Sierra Leone’s Youth: Improving Protections and Opportunities


Principal Investigator:
Theresa Betancourt, Assistant Professor of Child Health and Human Rights

Department of Global Health and Population/ Francois Xavier Bagnoud Center for Health and Human Rights

Dates of Research:
April 18, 2008 — August 31, 2008


The case of former child soldiers and war-affected youth in Sierra Leone represents a tragic failure of the transition from emergency response to sustainable service delivery and policy reform. During the country’s civil war, from 1991-2002, over 15,000 children were forced to fight on the frontlines or to serve the fighting forces in other capacities. Some of these children were successfully reintegrated after the war, but others continue to face social stigma, poor education and employment prospects, and serious mental health consequences.

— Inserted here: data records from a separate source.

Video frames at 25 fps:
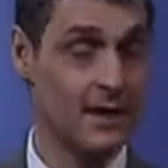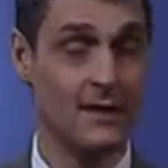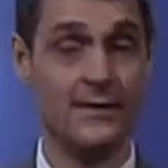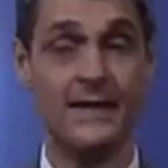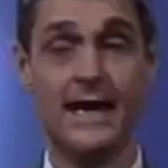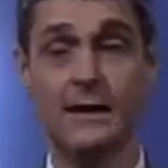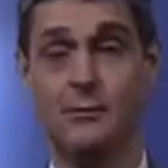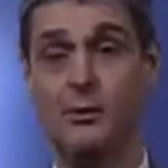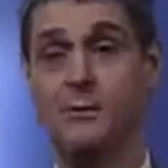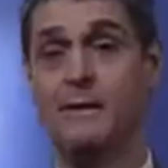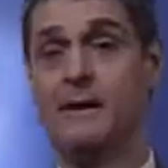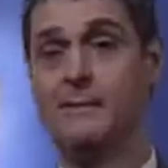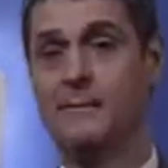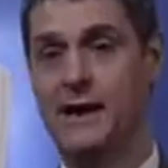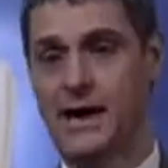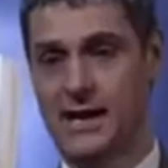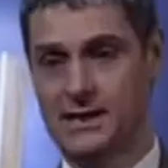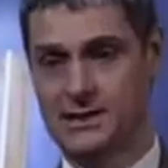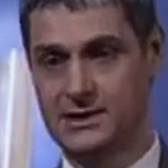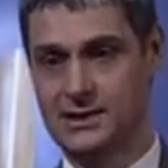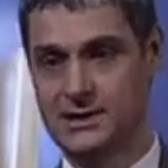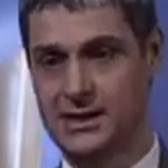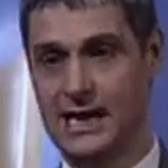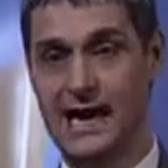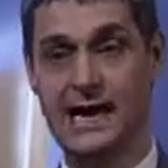They will be
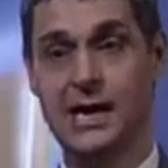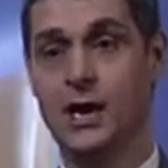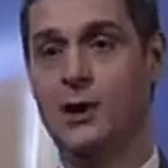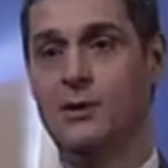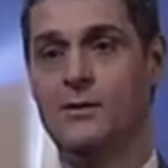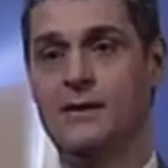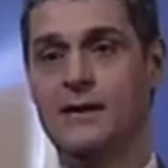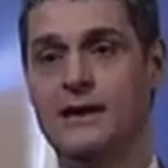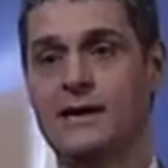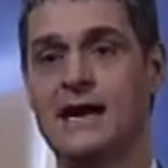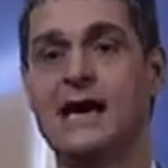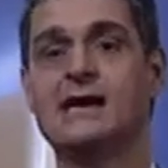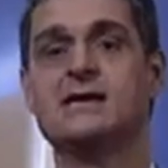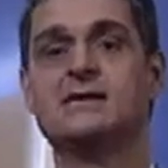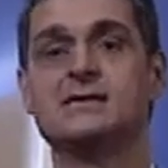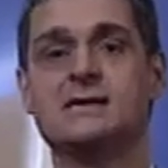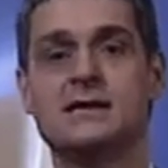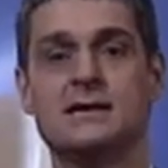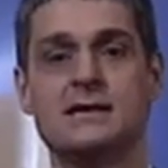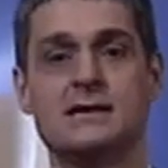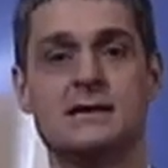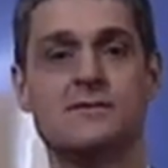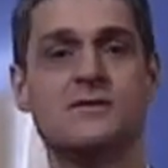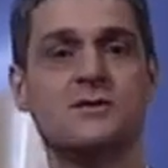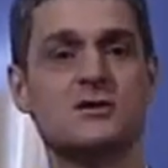martyred. I know that. I
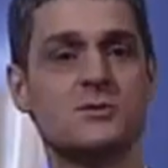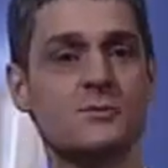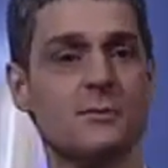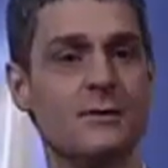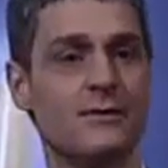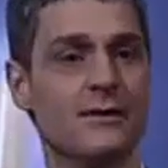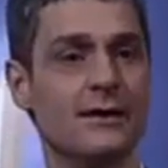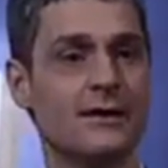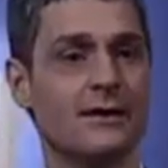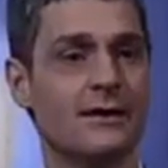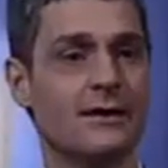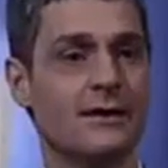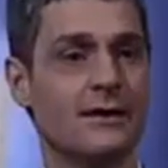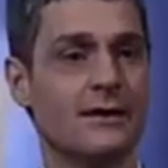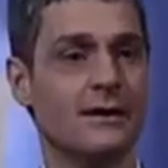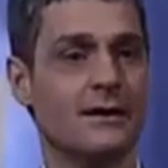see it in the Spirit.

This study will complete a longitudinal study of a cohort of former child soldiers in Sierra Leone previously studied by the PI in 2002 and 2004. The longitudinal data collected will utilize surveys, in-depth qualitative interviews and focus groups. They will re-interview the original adolescent sample (who received DDR services), along with a comparison group of youth who reintegrated with no formal intervention and caregivers. In phase II the findings will be disseminated to key stakeholders in the social services for war affected youth. This study will add to earlier findings regarding risk and protective factors that can be targeted by interventions, showing for the first time what the long term effects of child soldiering are on young girls and boys. It will also provide the objective evidence necessary to reinvigorate policy initiatives aimed at serving war-affected youth in Sierra Leone, preventing further social and psychological problems caused by exposure to violence, including involvement in future conflict.